Some possible reasons are for the discrepancy of the pressure of the water main and hydrant, such as there is an elevation difference between two locations, or the pressure of 170psi is the line design pressure but 70psi is the actual line pressure while performing the hydrant test.
 
If the main pressure is 170 psi, the fixtures in building hooked up to it would be blowing fixtures all over. The main is probably 10 feet deep so the pressure at the hydrant may be 5 psi less due to the lift to the hydrant.
 
amlinerrichard...

If the main line pressure is 170 psig, then building plumbing would be protected by pressure regulators.

Back in the 1980s, my company consulted for a water district in southern California that had main line pressures ranging from about 30 psig to as high as nearly 300 psig in a few places. Buildings with service pressures below 43 psig (100 ft of head) had an "elevation agreement" whereby the owner accepted lower-than-normal pressures. Buildings with service pressures above 80 psig had pressure regulators. For service pressures between 80 psig and 150 psig, the regulator was between the meter and the building and was the responsibility of the owner. For service pressures between 150 psig and 300 psig, the regulator was between the main and the meter (to protect the meter) and was the responsibility of the water district. BTW, the highest pressure in the entire water system was 590 psig on the discharge side of a pumping station that pumps WAY up a hill to a water tank. But, there are no service connections along this line.

I lived in Ventura at the time. The main line pressure outside my house was 135 psig.

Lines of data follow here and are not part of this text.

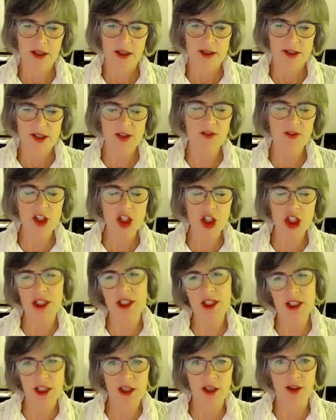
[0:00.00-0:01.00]

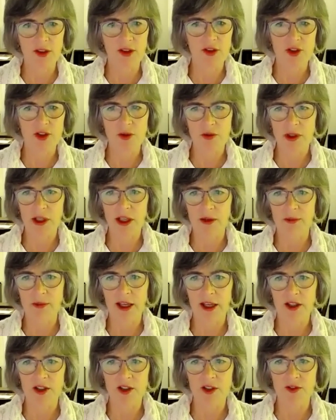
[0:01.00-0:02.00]
sufficient teeth to really
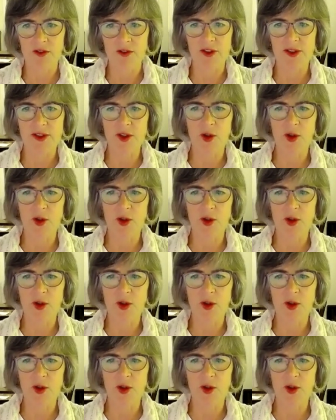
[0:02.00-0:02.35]
make a difference.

I learned this when my regulator failed at 4:45 on the Saturday afternoon before Memorial Day. The ONE plumbing supply store in town that was open on Saturday was closing in 15 minutes, but the owner agreed to stay open until I could pick up a regulator. (I had first called a couple home improvement stores and hardware stores closer to home, but they didn't have pressure regulators.)

Fred

============
"Is it the only lesson of history that mankind is unteachable?"
--Winston S. Churchill
 
Fred - what water district was that?

I worked as district engineer for literally a dozen different water districts in the Inland Empire and none had such high pressures. Chino Hills, Rialto, Colton, parts of Fontana, East San Bernardino, Baldy Mesa, Mission Springs, Running Springs, to name a few. most districts chose to keep pressures lower partly because the amount of leakage is in proportion to the pressure and also because we were the engineer setting the pressure zones. Especially with some of the older systems, it just didnt make sense to crank up the pressure so high and replacement of all the lines with higher pressure pipe was expensive.
 
cvg...

Las Virgens Municipal Water District in western Los Angeles County. It covers the cities of Hidden Hills, Agoura Hills, and Westlake Village (all between the San Fernando Valley and Thousand Oaks) and a lot of unincorporated areas, including a couple areas NW of Chatsworth that are not contiguous with the bulk of the district.

The pumping station with the high pressure was designed before I got to Boyle Engineering's Ventura office in 1981. The engineer who designed it gave me the background when I was modeling the subsystem on top of the mountain on the other side of the tank his pumping station pumped to. In my five years there, I did a lot of water system modeling for the district related to proposed developments. Some of these developments stretched up and down steep hillsides, so we ended up with lots of abnormally high and low pressures and sometimes it wasn't economical to carve out a new subsystem via pumping station and tank or via master pressure regulator.

Fred

============
"Is it the only lesson of history that mankind is unteachable?"